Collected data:
___
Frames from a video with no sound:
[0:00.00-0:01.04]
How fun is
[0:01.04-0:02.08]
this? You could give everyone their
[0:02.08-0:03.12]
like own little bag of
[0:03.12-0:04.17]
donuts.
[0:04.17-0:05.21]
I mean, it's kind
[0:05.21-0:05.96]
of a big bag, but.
___
Line by line, reproduce the data exactly as given.

Frames from a video with no sound:
[0:00.00-0:01.04]
How fun is
[0:01.04-0:02.08]
this? You could give everyone their
[0:02.08-0:03.12]
like own little bag of
[0:03.12-0:04.17]
donuts.
[0:04.17-0:05.21]
I mean, it's kind
[0:05.21-0:05.96]
of a big bag, but.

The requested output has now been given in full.